Centralizing Kubernetes Logs with the EFK Stack

A practitioner’s walkthrough of building observability for containerized workloads

TL;DR

  • Container logs in Kubernetes are ephemeral by design — centralizing them is non-negotiable in production.
  • Fluentd as a DaemonSet collects logs from every node with no per-app changes required.
  • Kubernetes metadata enrichment is what turns raw text into searchable, useful data.
  • Index Lifecycle Management (ILM) keeps storage costs and query performance under control.
  • The hard parts aren’t the architecture — they’re multiline logs, backpressure, and resource limits.

Introduction

Kubernetes makes a lot of things easier. Logging is not one of them.

When you go from a small fleet of long-running VMs to a cluster of hundreds of pods that come and go, the assumptions baked into traditional logging fall apart. Logs vanish with the pod that wrote them. SSH-ing into a node to grep through files works exactly until you realize the pod you cared about ran on a different node yesterday and got rescheduled three times since. By the time the third on-call ticket of the week mentions “can someone check the logs,” it’s clear the platform needs something better.

This post walks through how I implemented centralized logging on Kubernetes using the EFK stack — Elasticsearch, Fluentd, and Kibana. I’ll cover what the architecture looks like, the configuration that mattered, and the gotchas that took the most time to get right.

Why “Centralized” Isn’t Optional in Kubernetes

Pods are ephemeral. The kubelet rotates container logs by default at around 10 MB and keeps a small number of older files. The moment a pod is deleted — which happens regularly during deployments, scaling events, or even node maintenance — its logs go with it unless something has already shipped them off the node.

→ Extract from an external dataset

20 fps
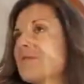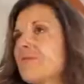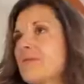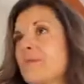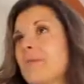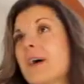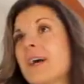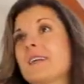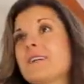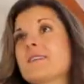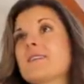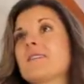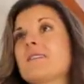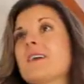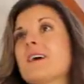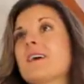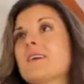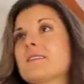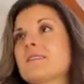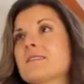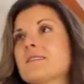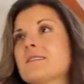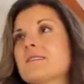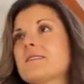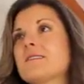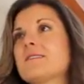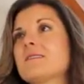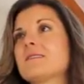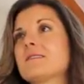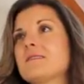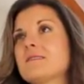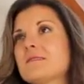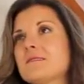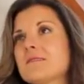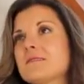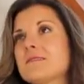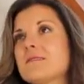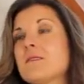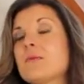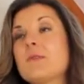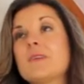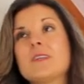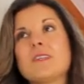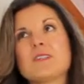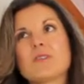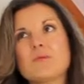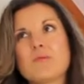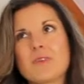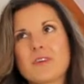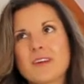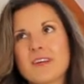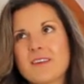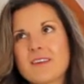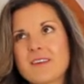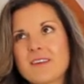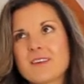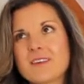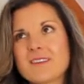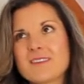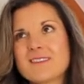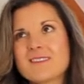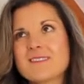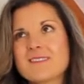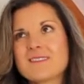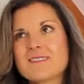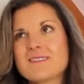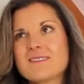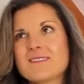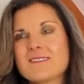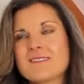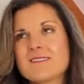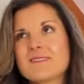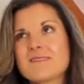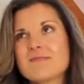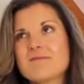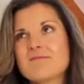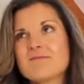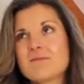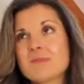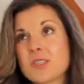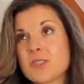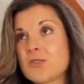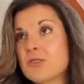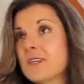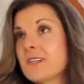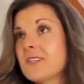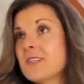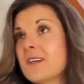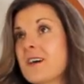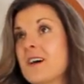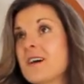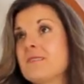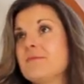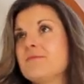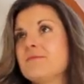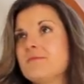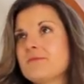a reminder that we need to breathe and trust God.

A few specific Kubernetes characteristics make this worse:

  • Pods can land on any node, so log location is a moving target.
  • Replicas of the same Deployment write logs that need to be correlated, not searched separately.
  • Init containers and sidecars produce their own log streams that often matter for debugging.
  • Cluster-level events (scheduling failures, OOM kills) live separately from pod logs.
Without vs With Centralized logging-diagram-anblicks
Figure 1 — The cost of relying on node-local logs versus centralizing them.

The EFK Stack at a Glance

The EFK stack is one of the standard answers to this problem. Three components, each doing one job well:

  • Elasticsearch — stores logs in indices optimized for search and time-based queries.
  • Fluentd — collects logs from every node, parses them, adds context, and forwards them to a backend.
  • Kibana — gives engineers a UI to query, filter, and build dashboards on those indices.

A note on alternatives

Fluent Bit (the lighter, faster sibling of Fluentd written in C) has become a common choice for resource-constrained clusters. OpenSearch is the open-source fork of Elasticsearch that emerged after the 2021 license change. The architecture below applies almost identically with those substitutions — the responsibilities don’t change, just the implementations.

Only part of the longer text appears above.